• _What you are asked to do_
Apart from the images, the entire listing below must be restated word for word.

• _Exercise material_
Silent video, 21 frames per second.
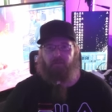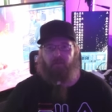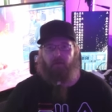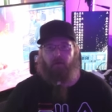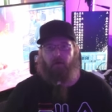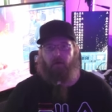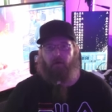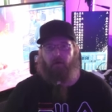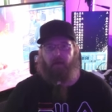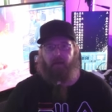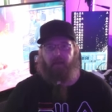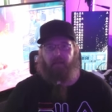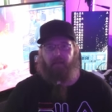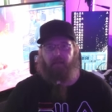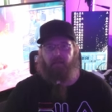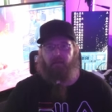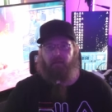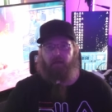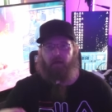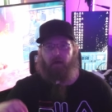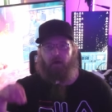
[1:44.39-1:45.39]
So
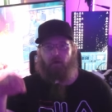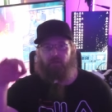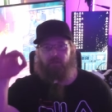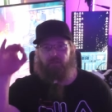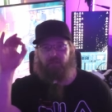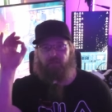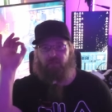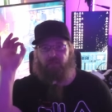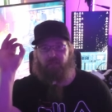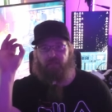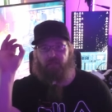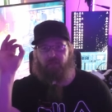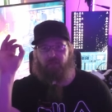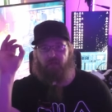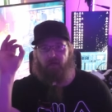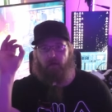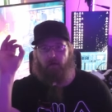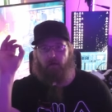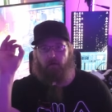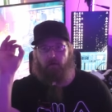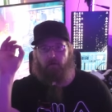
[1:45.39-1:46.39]
again, I'll just
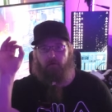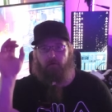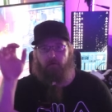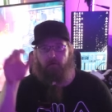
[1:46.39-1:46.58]
gesture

• _Solution to the problem_
Silent video, 21 frames per second.
[1:44.39-1:45.39]
So
[1:45.39-1:46.39]
again, I'll just
[1:46.39-1:46.58]
gesture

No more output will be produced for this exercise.